Damali found Rider's toppled chair and sat down hard, panting into her hands to keep from fainting. So much tension wound around her spine that it felt like it could be pulled out from the top of her skull.

"Then girlfriend's sensory instincts obviously kicked in correct," Shabazz said, now pacing with Rider. "She put out an all-points bulletin, a psychic SOS that said she'd been visited by a Level-Seven encounter. Like I was saying back at her condo, something deep went down, blocked her from telling all. But the instant Level-Seven alert with a direct call to Jesus makes a whole lotta sense to me now." He glanced at Marlene with a slight apology in his tone. "Maybe it wasn't nobody's fault, if that's who came calling."

"No wonder baby girl wigged," Big Mike said, his body thudding against the wall like he'd been punched. He looked at Marlene. "You had to be possessed, Mar, and must be missing your mind for keeping something like that from the old heads on this team. But I can understand it now." He glanced at Inez and then lowered his gaze. "And if that's the type of energy that was rolling through the compound, guess can't nobody be mad if anybody choked on spitting out critical info."

Berkfield nodded and rubbed his palm over his scalp as he glanced at his wife and then down at the floor. "Yeah... sorry about jumping to conclusions. Guess we were all feeling the effects, or somethin'."

"Damali straight up called for a black-hawk-chopper extraction when it first went down, man," Jose said. He looked at Damali, trying to send an apology to her with his eyes. "If something funky was going down with her and Carlos, and she got pissed off, and maybe asked for somebody who'd understand, and this thing showed up with that much juice instead... hey. Could happen to anybody." He sighed hard and cast his gaze toward the speakerphone, seeming contrite but more worried than before. "But how could a prayer directed toward the Light get deflected all the way down there?"
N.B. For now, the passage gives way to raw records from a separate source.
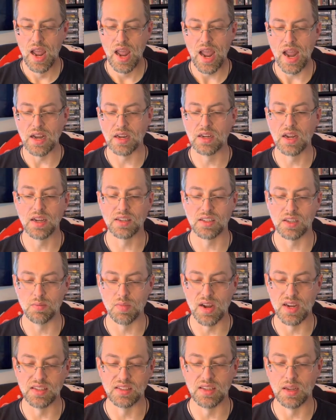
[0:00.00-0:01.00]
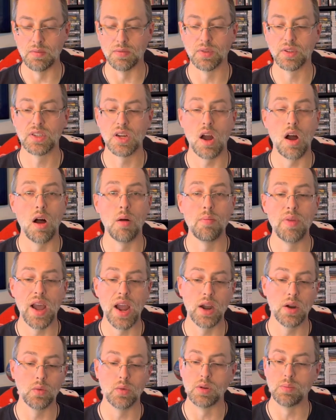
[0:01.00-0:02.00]
and customize them for
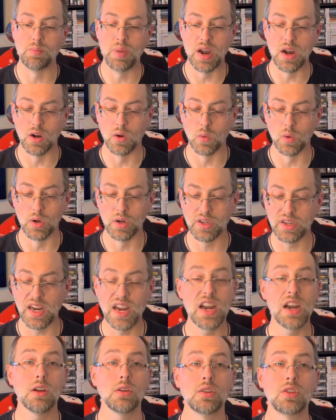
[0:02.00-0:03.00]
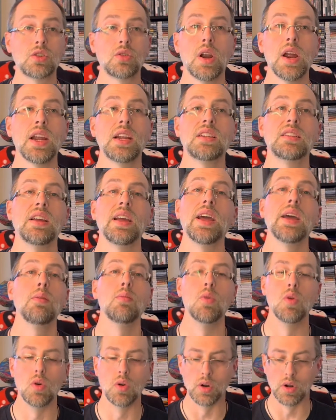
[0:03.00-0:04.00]
combat, repair work, airstrikes, and
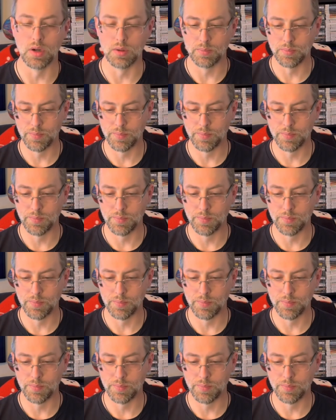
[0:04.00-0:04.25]
more.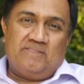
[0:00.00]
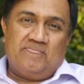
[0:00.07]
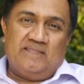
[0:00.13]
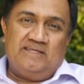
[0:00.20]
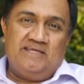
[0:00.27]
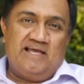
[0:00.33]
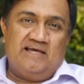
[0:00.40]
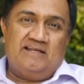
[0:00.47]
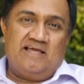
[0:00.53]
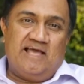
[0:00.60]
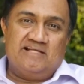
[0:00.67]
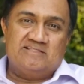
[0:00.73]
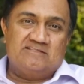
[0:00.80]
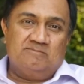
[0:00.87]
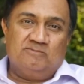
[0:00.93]
he had a
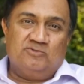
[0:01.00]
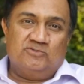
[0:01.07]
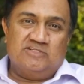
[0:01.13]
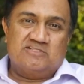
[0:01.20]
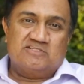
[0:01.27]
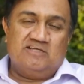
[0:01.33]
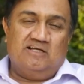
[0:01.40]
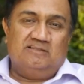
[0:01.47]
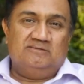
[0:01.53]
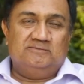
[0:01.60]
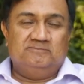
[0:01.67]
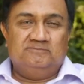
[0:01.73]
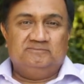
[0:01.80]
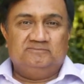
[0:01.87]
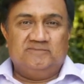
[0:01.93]
handsome looking son,
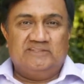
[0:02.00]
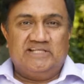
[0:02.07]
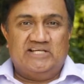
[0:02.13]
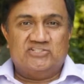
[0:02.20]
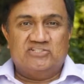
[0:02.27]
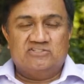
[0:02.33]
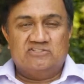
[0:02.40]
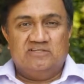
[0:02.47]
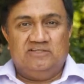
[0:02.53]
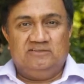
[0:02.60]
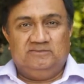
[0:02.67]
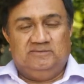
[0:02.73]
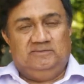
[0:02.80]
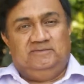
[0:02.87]
dashing son,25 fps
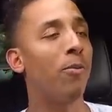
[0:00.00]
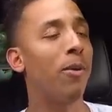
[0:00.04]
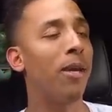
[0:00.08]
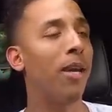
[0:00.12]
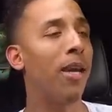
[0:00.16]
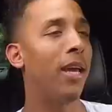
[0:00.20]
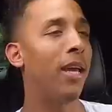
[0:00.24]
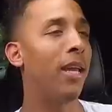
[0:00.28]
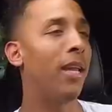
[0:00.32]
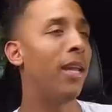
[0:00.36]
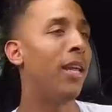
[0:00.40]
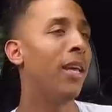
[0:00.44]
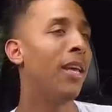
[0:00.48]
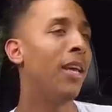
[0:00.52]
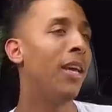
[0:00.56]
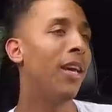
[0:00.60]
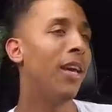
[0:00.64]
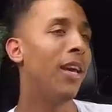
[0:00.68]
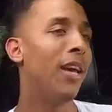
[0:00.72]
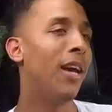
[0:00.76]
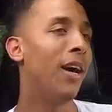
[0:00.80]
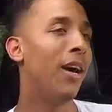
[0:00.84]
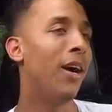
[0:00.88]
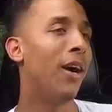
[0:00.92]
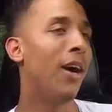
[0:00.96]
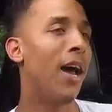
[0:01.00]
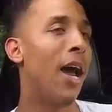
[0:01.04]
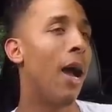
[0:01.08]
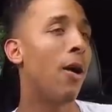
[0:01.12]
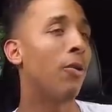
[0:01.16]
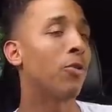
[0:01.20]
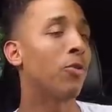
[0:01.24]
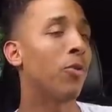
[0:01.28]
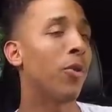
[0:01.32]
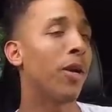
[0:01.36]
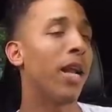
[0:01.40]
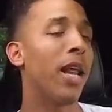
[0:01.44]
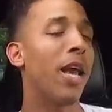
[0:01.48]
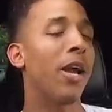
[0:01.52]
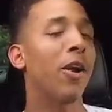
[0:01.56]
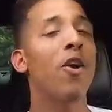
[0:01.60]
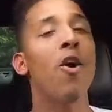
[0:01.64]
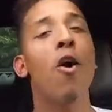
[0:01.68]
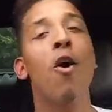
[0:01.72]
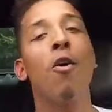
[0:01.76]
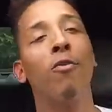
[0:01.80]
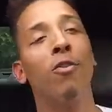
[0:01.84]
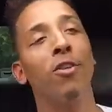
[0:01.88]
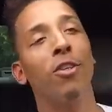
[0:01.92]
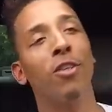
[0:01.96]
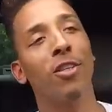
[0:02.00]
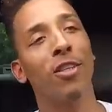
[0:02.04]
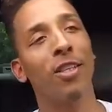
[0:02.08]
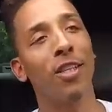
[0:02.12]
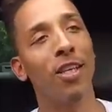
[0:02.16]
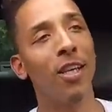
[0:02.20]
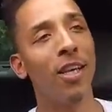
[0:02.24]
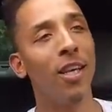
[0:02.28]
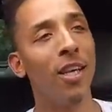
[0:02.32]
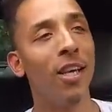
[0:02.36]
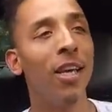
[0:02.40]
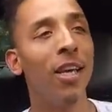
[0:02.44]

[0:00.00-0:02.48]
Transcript: man. Uh, I was working at Culver's.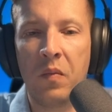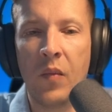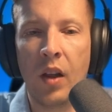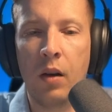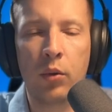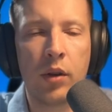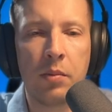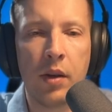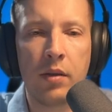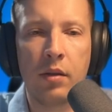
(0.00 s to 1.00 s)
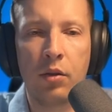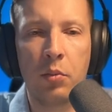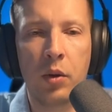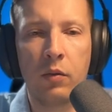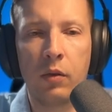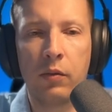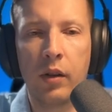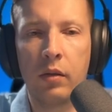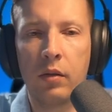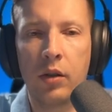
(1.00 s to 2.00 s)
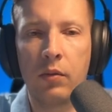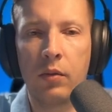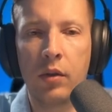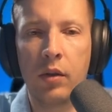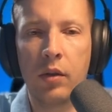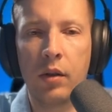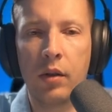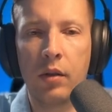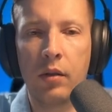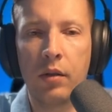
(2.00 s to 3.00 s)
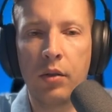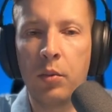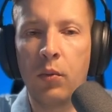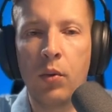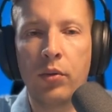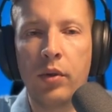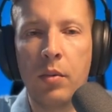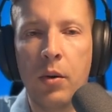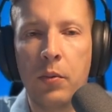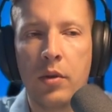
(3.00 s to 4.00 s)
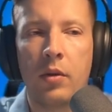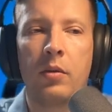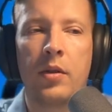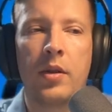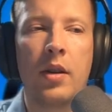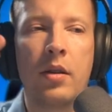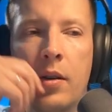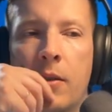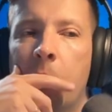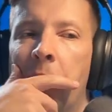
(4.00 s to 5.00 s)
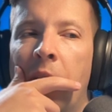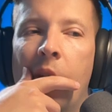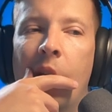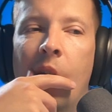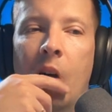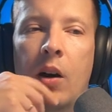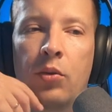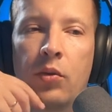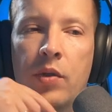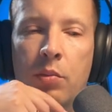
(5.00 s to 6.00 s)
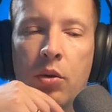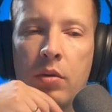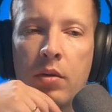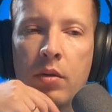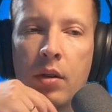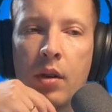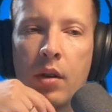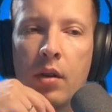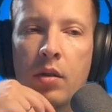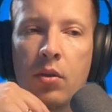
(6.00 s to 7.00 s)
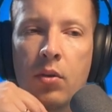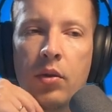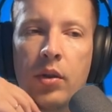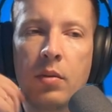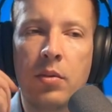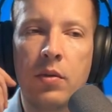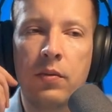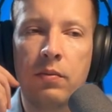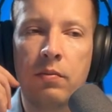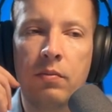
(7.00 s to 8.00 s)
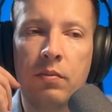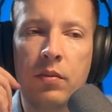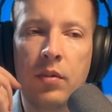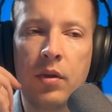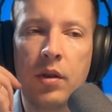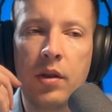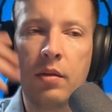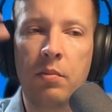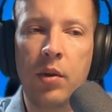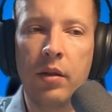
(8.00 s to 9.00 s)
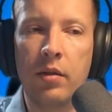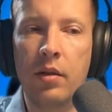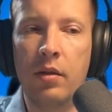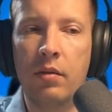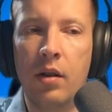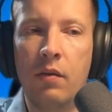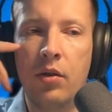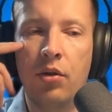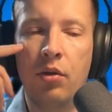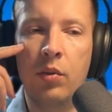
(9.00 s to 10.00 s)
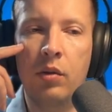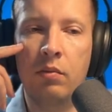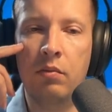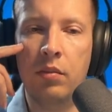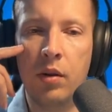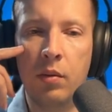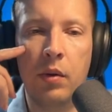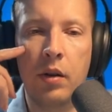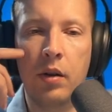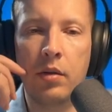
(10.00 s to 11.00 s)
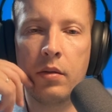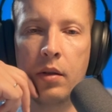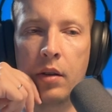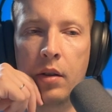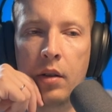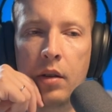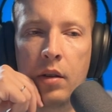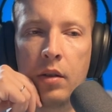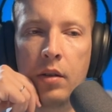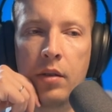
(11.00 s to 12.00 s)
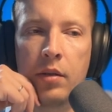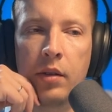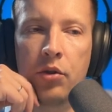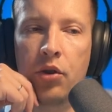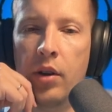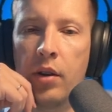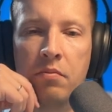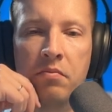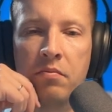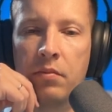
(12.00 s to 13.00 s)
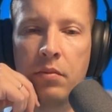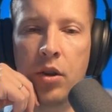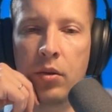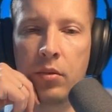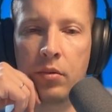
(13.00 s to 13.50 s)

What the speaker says: I would expect that human will fail. Human won't come up with all these ideas out of the box. So in terms of, is it better than average human? Probably yes. Is it AGI? No.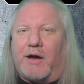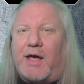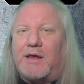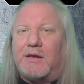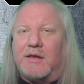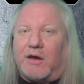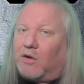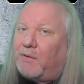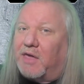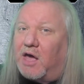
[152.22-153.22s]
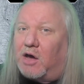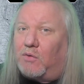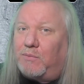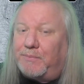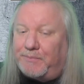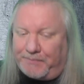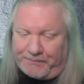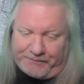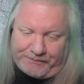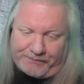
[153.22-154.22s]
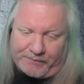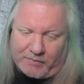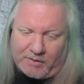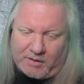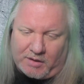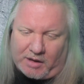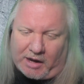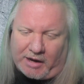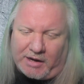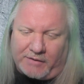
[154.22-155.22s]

right, here we go. ISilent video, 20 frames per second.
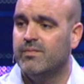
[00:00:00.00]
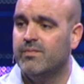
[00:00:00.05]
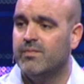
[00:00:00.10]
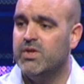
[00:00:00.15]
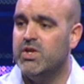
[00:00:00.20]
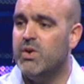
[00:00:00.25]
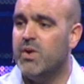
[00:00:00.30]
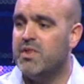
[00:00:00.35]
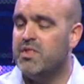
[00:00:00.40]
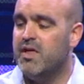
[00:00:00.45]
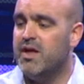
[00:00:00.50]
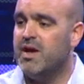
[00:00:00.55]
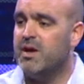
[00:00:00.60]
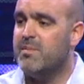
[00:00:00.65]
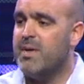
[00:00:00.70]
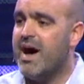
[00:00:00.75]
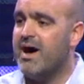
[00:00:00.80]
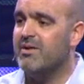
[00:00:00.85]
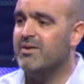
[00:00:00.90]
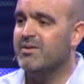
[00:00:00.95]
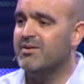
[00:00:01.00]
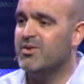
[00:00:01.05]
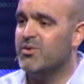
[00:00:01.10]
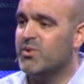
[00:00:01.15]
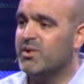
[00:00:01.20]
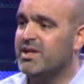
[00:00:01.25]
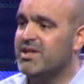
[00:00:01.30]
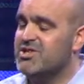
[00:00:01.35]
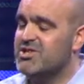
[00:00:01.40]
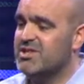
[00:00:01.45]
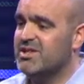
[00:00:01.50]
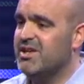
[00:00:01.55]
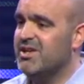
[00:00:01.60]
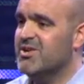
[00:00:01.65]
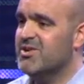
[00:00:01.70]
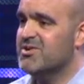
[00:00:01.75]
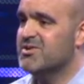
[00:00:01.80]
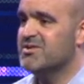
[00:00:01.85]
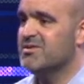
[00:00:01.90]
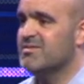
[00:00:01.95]
You know, I think about the religious
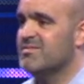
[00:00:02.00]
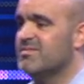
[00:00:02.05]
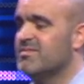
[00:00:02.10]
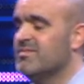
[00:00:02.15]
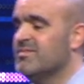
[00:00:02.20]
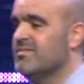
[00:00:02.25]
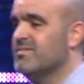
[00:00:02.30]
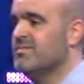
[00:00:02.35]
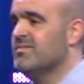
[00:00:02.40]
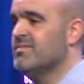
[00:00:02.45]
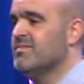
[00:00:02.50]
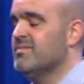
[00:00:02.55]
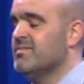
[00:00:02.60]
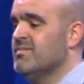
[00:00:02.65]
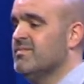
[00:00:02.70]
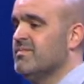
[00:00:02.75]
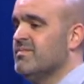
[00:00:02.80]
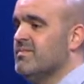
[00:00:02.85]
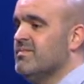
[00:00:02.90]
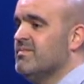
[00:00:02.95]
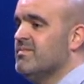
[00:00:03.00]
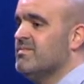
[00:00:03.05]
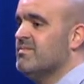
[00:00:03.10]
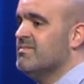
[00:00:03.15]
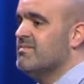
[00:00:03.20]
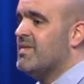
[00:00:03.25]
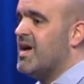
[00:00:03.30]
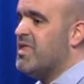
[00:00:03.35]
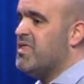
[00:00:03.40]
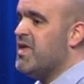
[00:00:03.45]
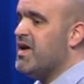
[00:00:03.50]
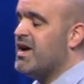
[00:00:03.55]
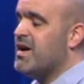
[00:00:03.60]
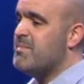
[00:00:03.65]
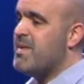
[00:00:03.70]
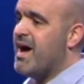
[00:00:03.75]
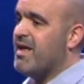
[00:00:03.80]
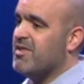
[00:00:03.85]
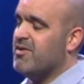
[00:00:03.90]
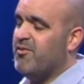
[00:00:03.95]
leaders. I think
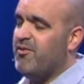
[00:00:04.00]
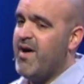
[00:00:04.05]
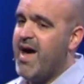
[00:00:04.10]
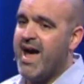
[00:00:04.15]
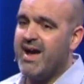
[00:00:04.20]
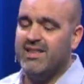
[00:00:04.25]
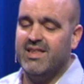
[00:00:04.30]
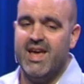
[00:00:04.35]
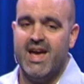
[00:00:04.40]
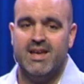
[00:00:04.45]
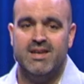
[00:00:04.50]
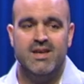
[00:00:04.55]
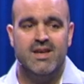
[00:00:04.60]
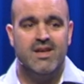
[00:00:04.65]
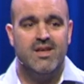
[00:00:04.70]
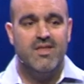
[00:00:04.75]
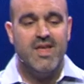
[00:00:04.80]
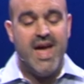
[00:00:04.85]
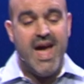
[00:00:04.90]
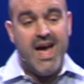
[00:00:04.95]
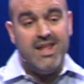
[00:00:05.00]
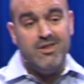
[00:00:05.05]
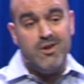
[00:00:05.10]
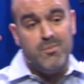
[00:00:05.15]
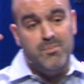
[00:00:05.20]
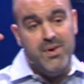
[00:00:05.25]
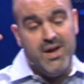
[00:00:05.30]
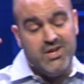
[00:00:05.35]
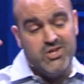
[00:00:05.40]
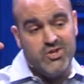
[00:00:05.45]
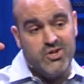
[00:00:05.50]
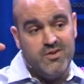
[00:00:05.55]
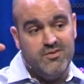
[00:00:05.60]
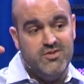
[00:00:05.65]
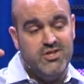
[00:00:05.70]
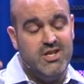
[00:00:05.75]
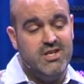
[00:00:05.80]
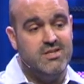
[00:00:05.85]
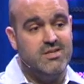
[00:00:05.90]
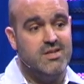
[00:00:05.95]
about the fact that they had their picture of
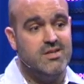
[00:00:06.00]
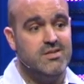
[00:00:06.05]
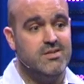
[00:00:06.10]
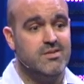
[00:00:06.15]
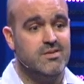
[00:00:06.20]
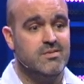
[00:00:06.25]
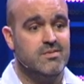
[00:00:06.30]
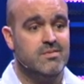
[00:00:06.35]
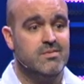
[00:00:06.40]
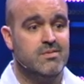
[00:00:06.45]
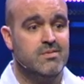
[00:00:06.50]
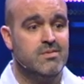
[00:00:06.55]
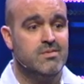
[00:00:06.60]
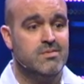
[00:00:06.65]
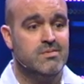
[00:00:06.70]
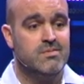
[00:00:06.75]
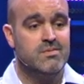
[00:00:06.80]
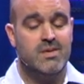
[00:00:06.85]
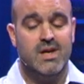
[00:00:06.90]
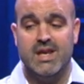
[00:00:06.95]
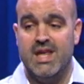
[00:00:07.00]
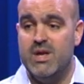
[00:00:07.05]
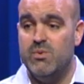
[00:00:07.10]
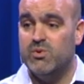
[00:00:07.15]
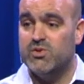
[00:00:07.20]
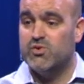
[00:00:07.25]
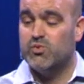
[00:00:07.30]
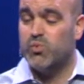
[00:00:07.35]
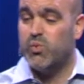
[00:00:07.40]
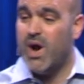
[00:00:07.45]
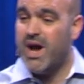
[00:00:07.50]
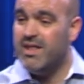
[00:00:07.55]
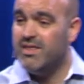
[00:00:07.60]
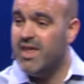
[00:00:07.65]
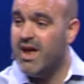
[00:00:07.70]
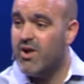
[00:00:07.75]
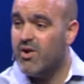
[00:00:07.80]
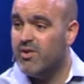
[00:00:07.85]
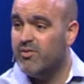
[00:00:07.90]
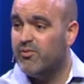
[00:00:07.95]
Jesus, and he was right
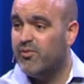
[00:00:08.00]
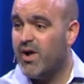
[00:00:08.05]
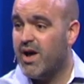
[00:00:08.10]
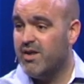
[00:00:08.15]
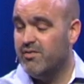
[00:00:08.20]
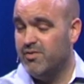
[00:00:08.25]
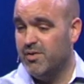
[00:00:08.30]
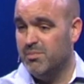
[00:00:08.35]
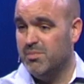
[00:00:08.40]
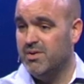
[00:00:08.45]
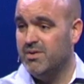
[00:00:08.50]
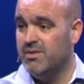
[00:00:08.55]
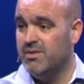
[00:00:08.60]
there in front of them,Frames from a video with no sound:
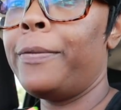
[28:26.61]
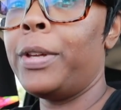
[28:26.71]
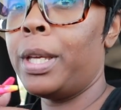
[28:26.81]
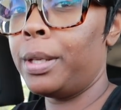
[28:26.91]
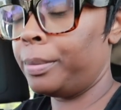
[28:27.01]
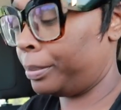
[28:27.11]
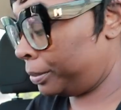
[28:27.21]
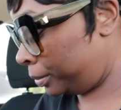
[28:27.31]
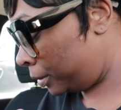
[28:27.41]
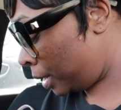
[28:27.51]
vet.
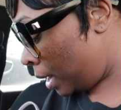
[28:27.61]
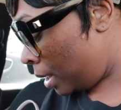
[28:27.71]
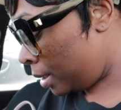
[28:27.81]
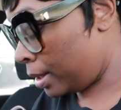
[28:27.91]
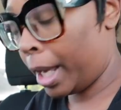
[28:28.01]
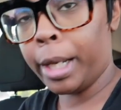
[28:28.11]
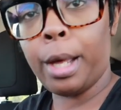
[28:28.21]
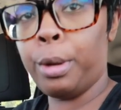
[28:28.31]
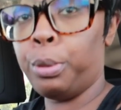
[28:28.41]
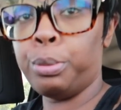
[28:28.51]
They
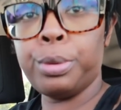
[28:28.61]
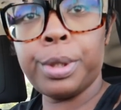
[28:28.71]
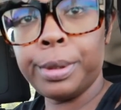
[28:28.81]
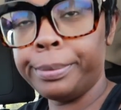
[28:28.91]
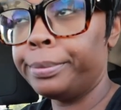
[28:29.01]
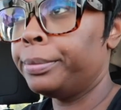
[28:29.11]
closed.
"That's the conundrum of it all," Father Patrick said slowly. "I don't think it got deflected or intercepted by the darkside. They can't simply snatch a prayer like that, unless the prayer had darkness threaded within it. It's wrapped in Light. Cain is not the Antichrist. He's human, or was human, while he lived on earth. Like his grandfather, he had no problem with daylight and isn't sterile. He doesn't reside on Level Seven any more than you or I do. He killed a man, who happened to be his brother, and is serving time, but he hasn't been rendered vampire sterile, isn't the living dead or an immortal demon, and doesn't have the blood hunger. The Chairman was made sterile, with all the vampire powers and limitations of sunlight depravation, by his father, Lucifer, upon almost prematurely beginning the big war between realms through his escapades in the Garden. But Cain has sired normal human infants with no more or less proclivities for evil or violence than any other human being."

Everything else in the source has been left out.